The year 2010 was the second year in the history of Ultimate Warrior Challenge Mexico, a mixed martial arts promotion based in Mexico. As in the previous year, all UWC events in 2010 were held at the Auditorio Fausto Gutiérrez Moreno in Tijuana. In these year, held 4 events.

==Events list==

| # | Event | Date | Venue | Location |
|---|---|---|---|---|
| 1 | UWC Mexico 5: Bloody Valentine | February 13, 2010 | Auditorio Fausto Gutiérrez Moreno | Tijuana, Mexico |
| 2 | UWC Mexico 6: Hecho en México | April 24, 2010 | Auditorio Fausto Gutiérrez Moreno | Tijuana, Mexico |
| 3 | UWC Mexico 7: Evolution | June 26, 2010 | Auditorio Fausto Gutiérrez Moreno | Tijuana, Mexico |
| 4 | WC Mexico 8: Mexican Championships | October 16, 2010 | Auditorio Fausto Gutiérrez Moreno | Tijuana, Mexico |

== UWC Mexico 5: Bloody Valentine ==

UWC Mexico 5: Bloody Valentine was a mixed martial arts event held by Ultimate Warrior Challenge Mexico on May 13, 2010, at the Auditorio Fausto Gutiérrez Moreno in Tijuana, Mexico.

=== Background ===
The main event featured a UWC Welterweight Championship fight between champion Gabriel Benítez and Manuel Ramos Gallareta.

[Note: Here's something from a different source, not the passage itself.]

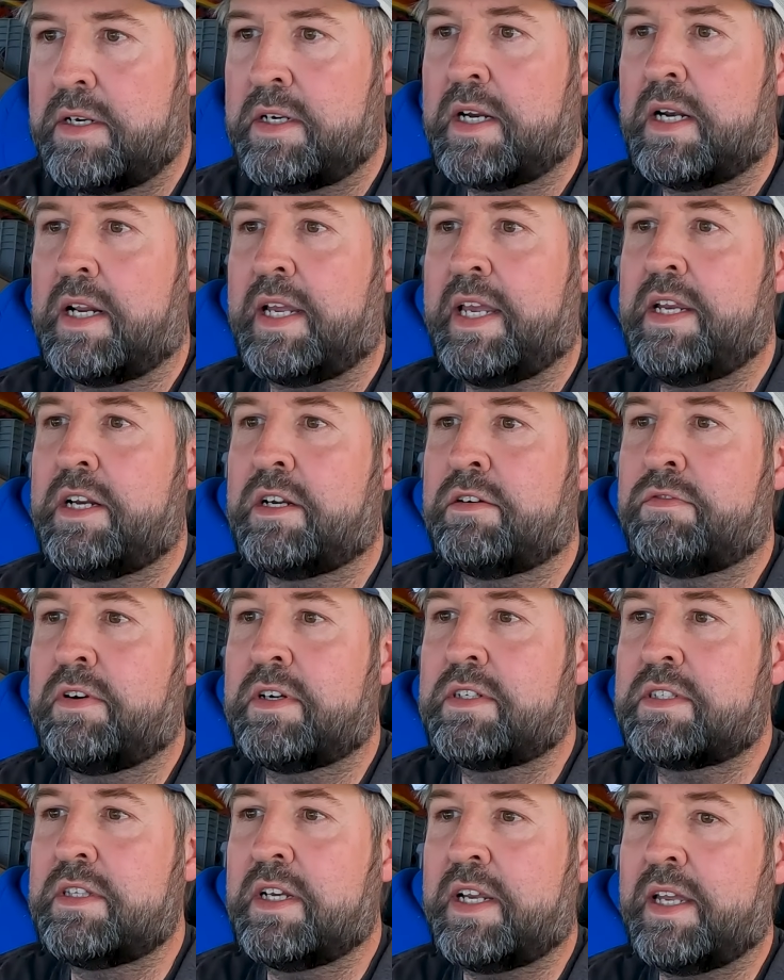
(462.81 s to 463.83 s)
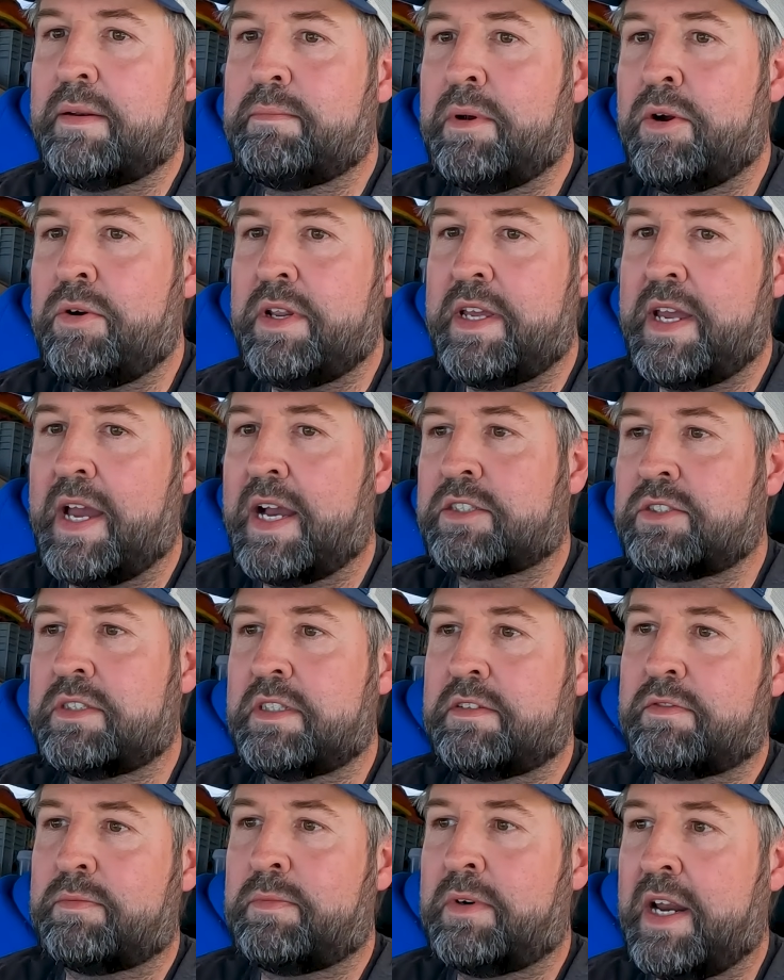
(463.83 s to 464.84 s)
You're going to get your first look at Bodie
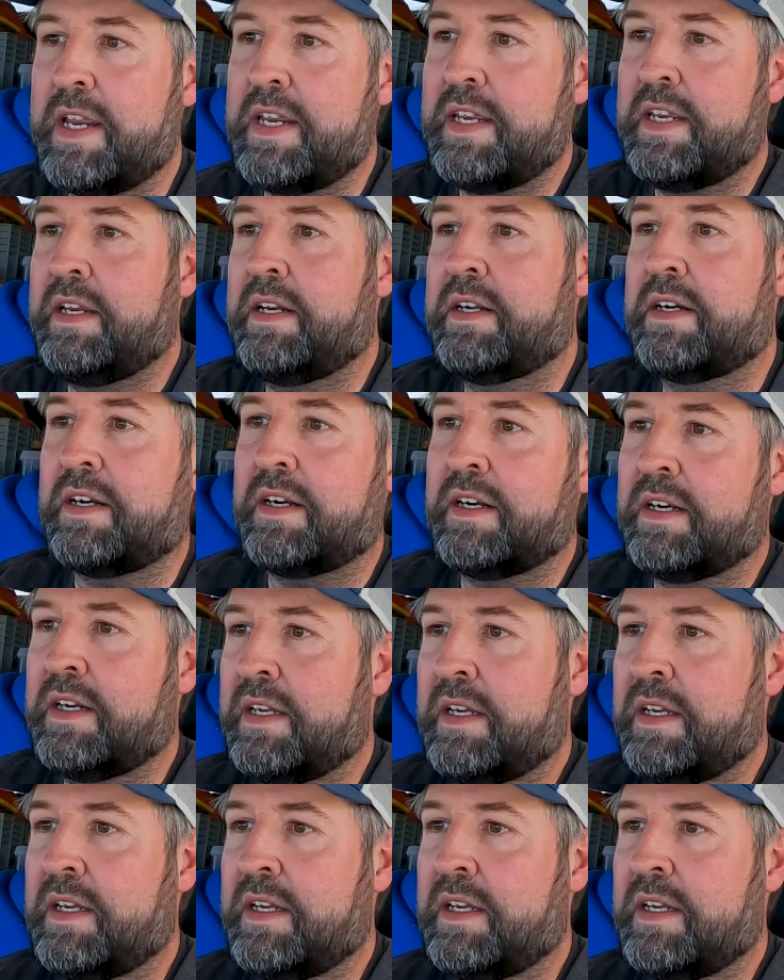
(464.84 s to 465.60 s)
actually from right here.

== UWC Mexico 6: Hecho en Mexico ==

UWC Mexico 6: Hecho en Mexico was a mixed martial arts event held by Ultimate Warrior Challenge Mexico on April 24, 2010, at the Auditorio Fausto Gutiérrez Moreno in Tijuana, Mexico.

=== Background ===
The main event featured a UWC Featherweight Championship fight between champion Akbarh Arreola and Matt Lagler.

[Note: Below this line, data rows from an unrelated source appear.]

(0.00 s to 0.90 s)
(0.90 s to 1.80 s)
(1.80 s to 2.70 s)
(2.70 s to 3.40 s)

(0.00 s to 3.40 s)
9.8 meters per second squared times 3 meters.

The co-main event was a UWC Lightweight Championship fight between Alex Soto and Rafael Salomão.

== UWC Mexico 7: Evolution ==

UWC Mexico 7: Evolution was a mixed martial arts event held by Ultimate Warrior Challenge Mexico on June 26, 2010, at the Auditorio Fausto Gutiérrez Moreno in Tijuana, Mexico.

=== Background ===
A lightweight fight between Mike De La Torre and Fabián Quintanar headlined the event.

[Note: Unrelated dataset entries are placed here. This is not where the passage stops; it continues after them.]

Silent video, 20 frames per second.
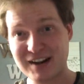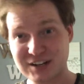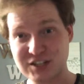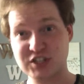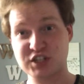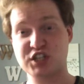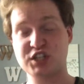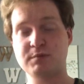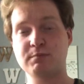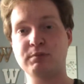just
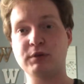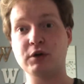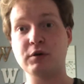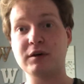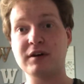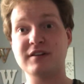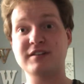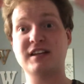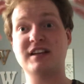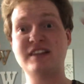exploded.
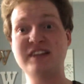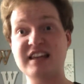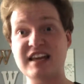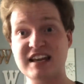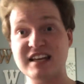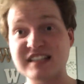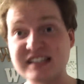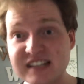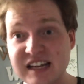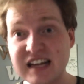I was like,
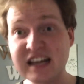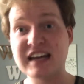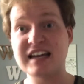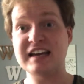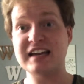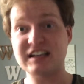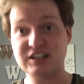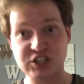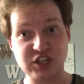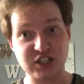
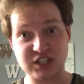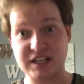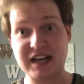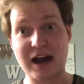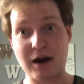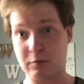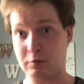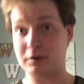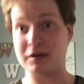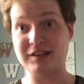it just
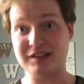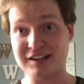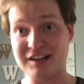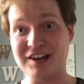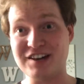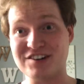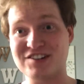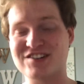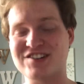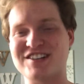got really
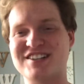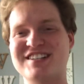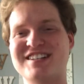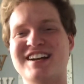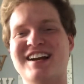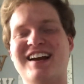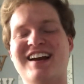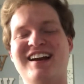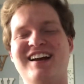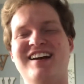
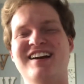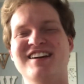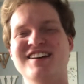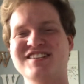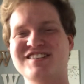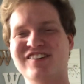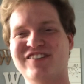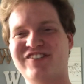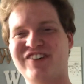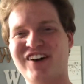interesting.
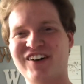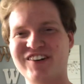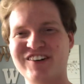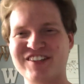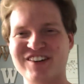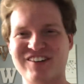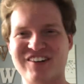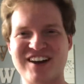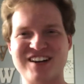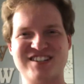So following
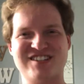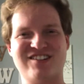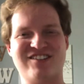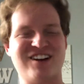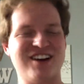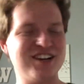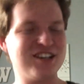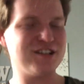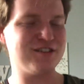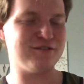the
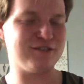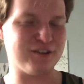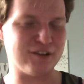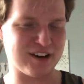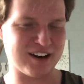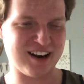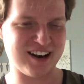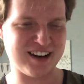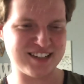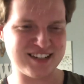restoration view,
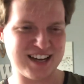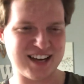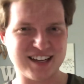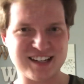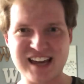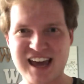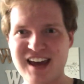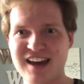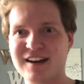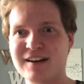it kind of takes,
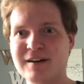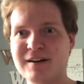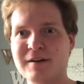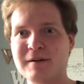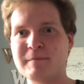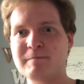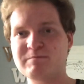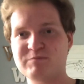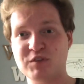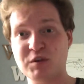hey,
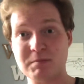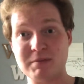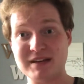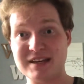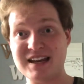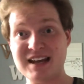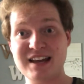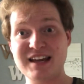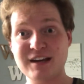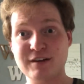the
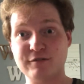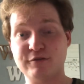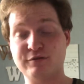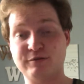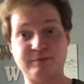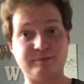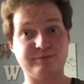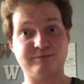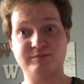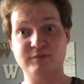beginning of
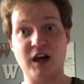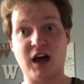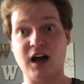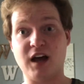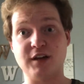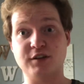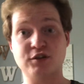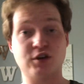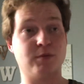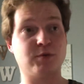
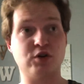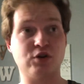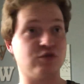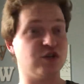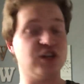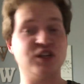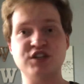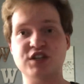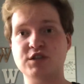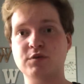Scripture,
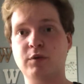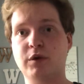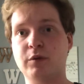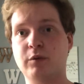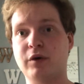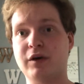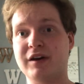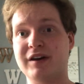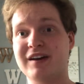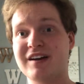Genesis
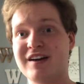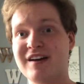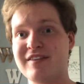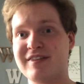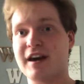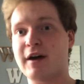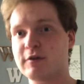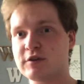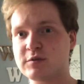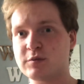1:1,
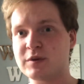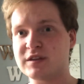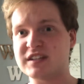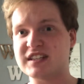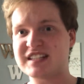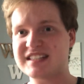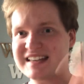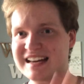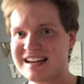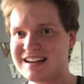that was when
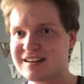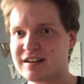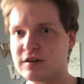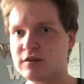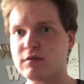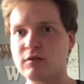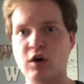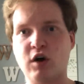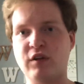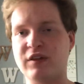Satan
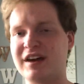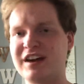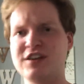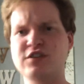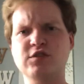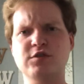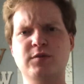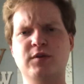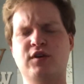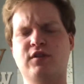and all the
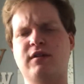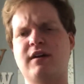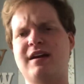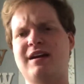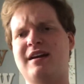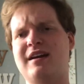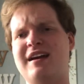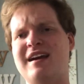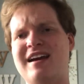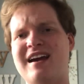angels were
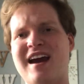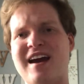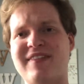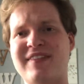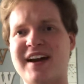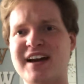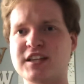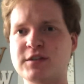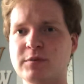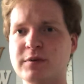created, and
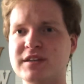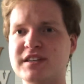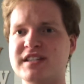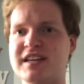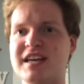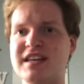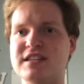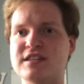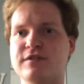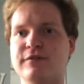that's when
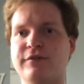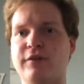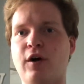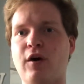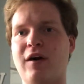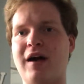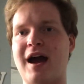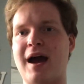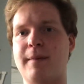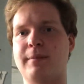Satan's
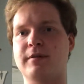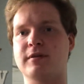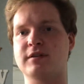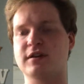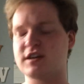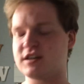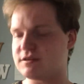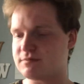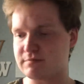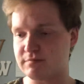fall happened.
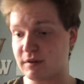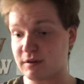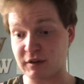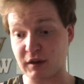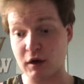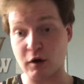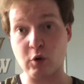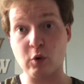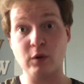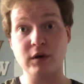Because
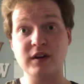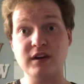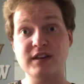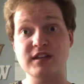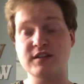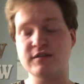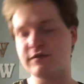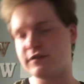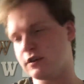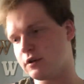according to
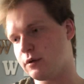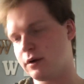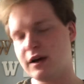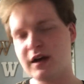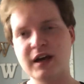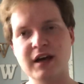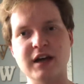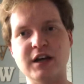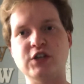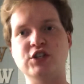this view,
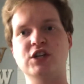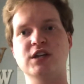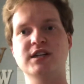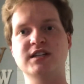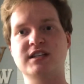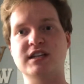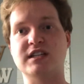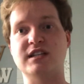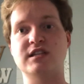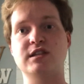in
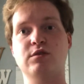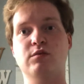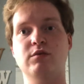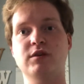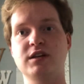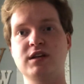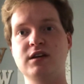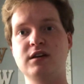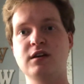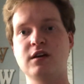Genesis
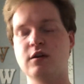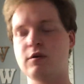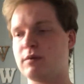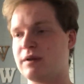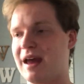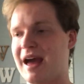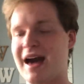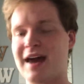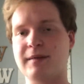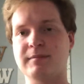3, when
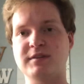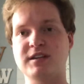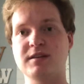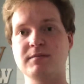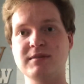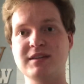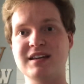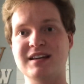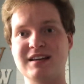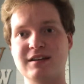
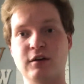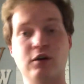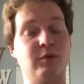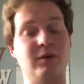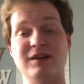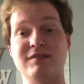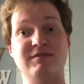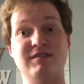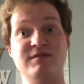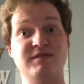
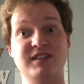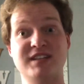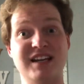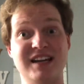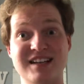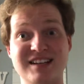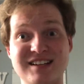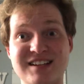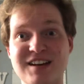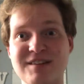
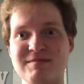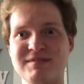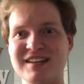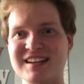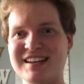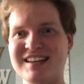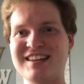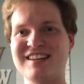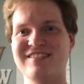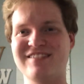Satan
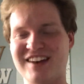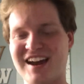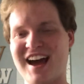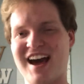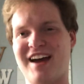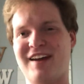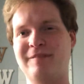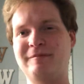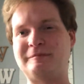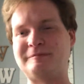tempted Eve and
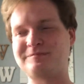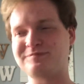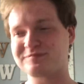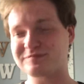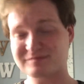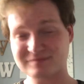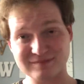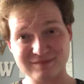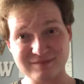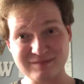Adam,
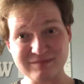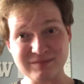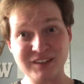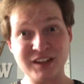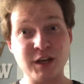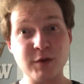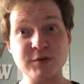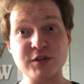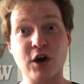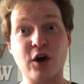
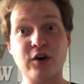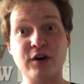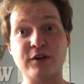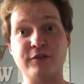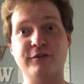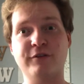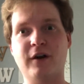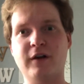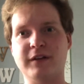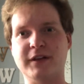he was already
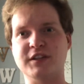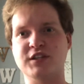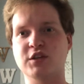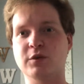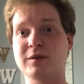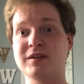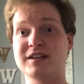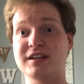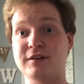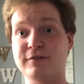fallen. So
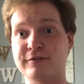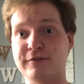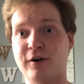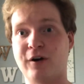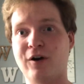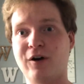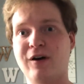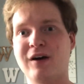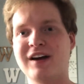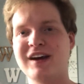when did he
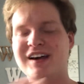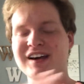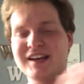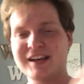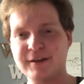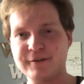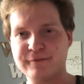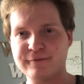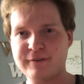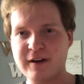fall?
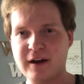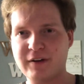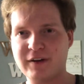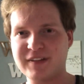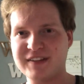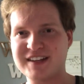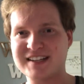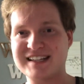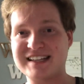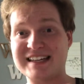He fell in
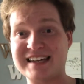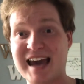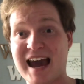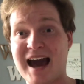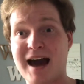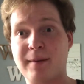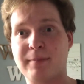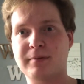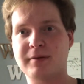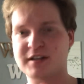this
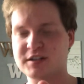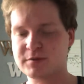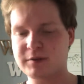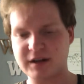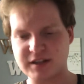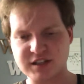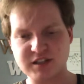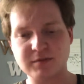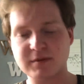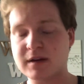gap. That's why
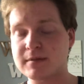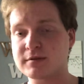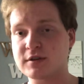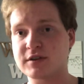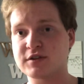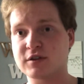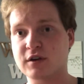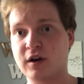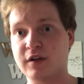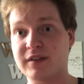it's sometimes
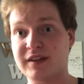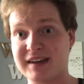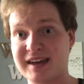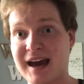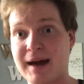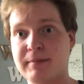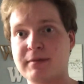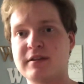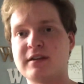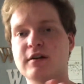also called the
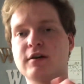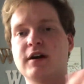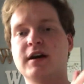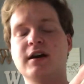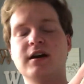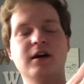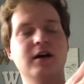gap theory,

== UWC Mexico 8: Mexican Championships ==

UWC Mexico 8: Mexican Championships was a mixed martial arts event held by Ultimate Warrior Challenge Mexico on October 16, 2010, at the Auditorio Fausto Gutiérrez Moreno in Tijuana, Mexico.

=== Background ===
The main event featured a UWC Welterweight Championship fight between champion Akbarh Arreola and Jorge Alberto Bustamante.

The co-main event was a UWC Featherweight Championship fight between Landon Piercy and Antonio Duarte.